[Collected data entries]
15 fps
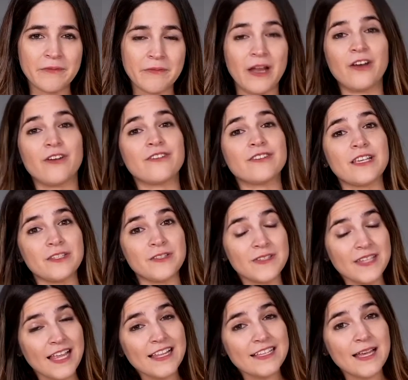Bueno, no sé si
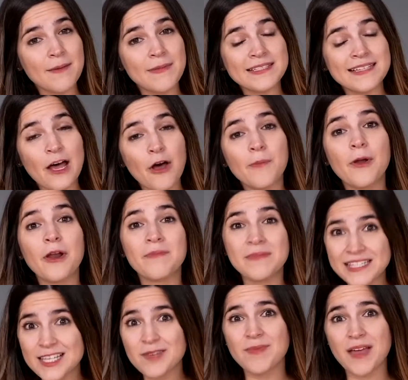a ustedes les ha pasado, pero a
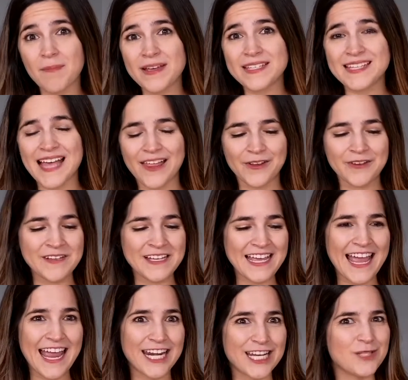mí sí me ha pasado,
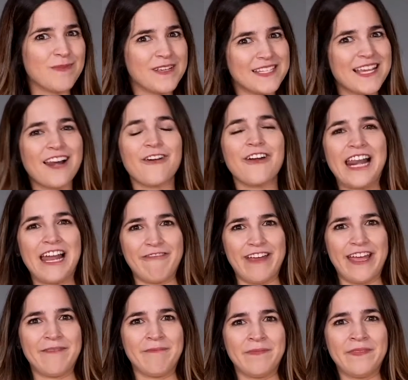en especial con la
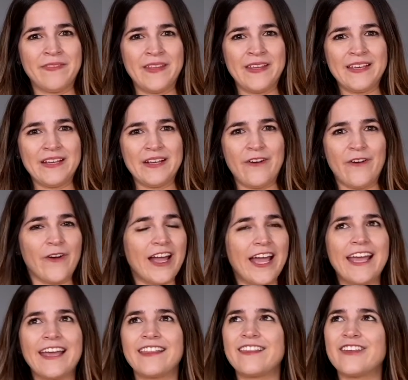fe.
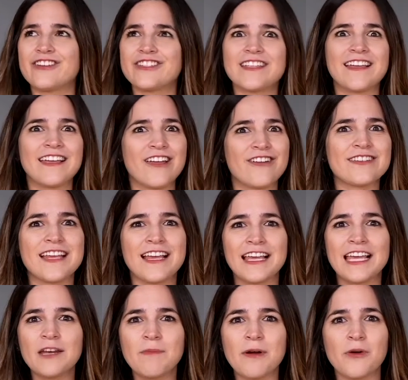Ok, Dios te quiero
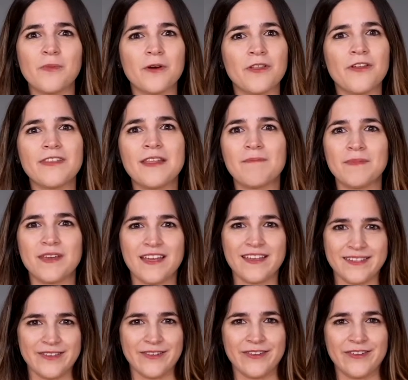seguir, pero ¿por dónde
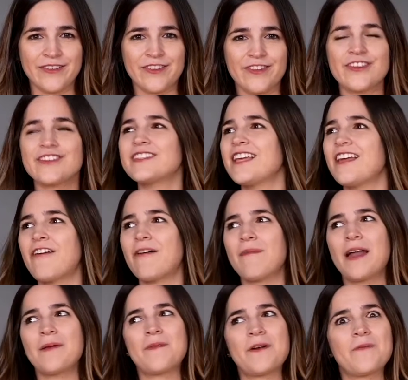empiezo? Dios quiero
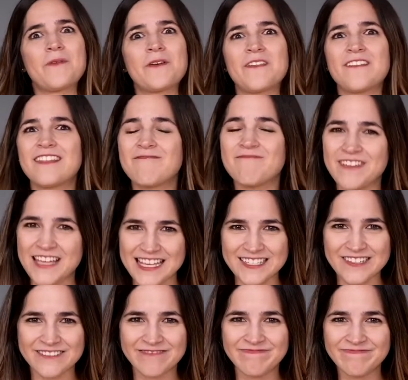amar, pero ¿por dónde
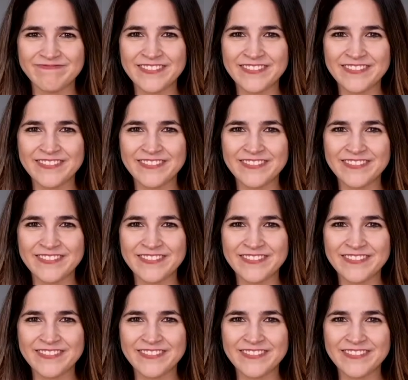empiezo?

# What to work on:
What you return must match the records above exactly, minus any images.

# Your solution:
15 fps
Bueno, no sé si
a ustedes les ha pasado, pero a
mí sí me ha pasado,
en especial con la
fe.
Ok, Dios te quiero
seguir, pero ¿por dónde
empiezo? Dios quiero
amar, pero ¿por dónde
empiezo?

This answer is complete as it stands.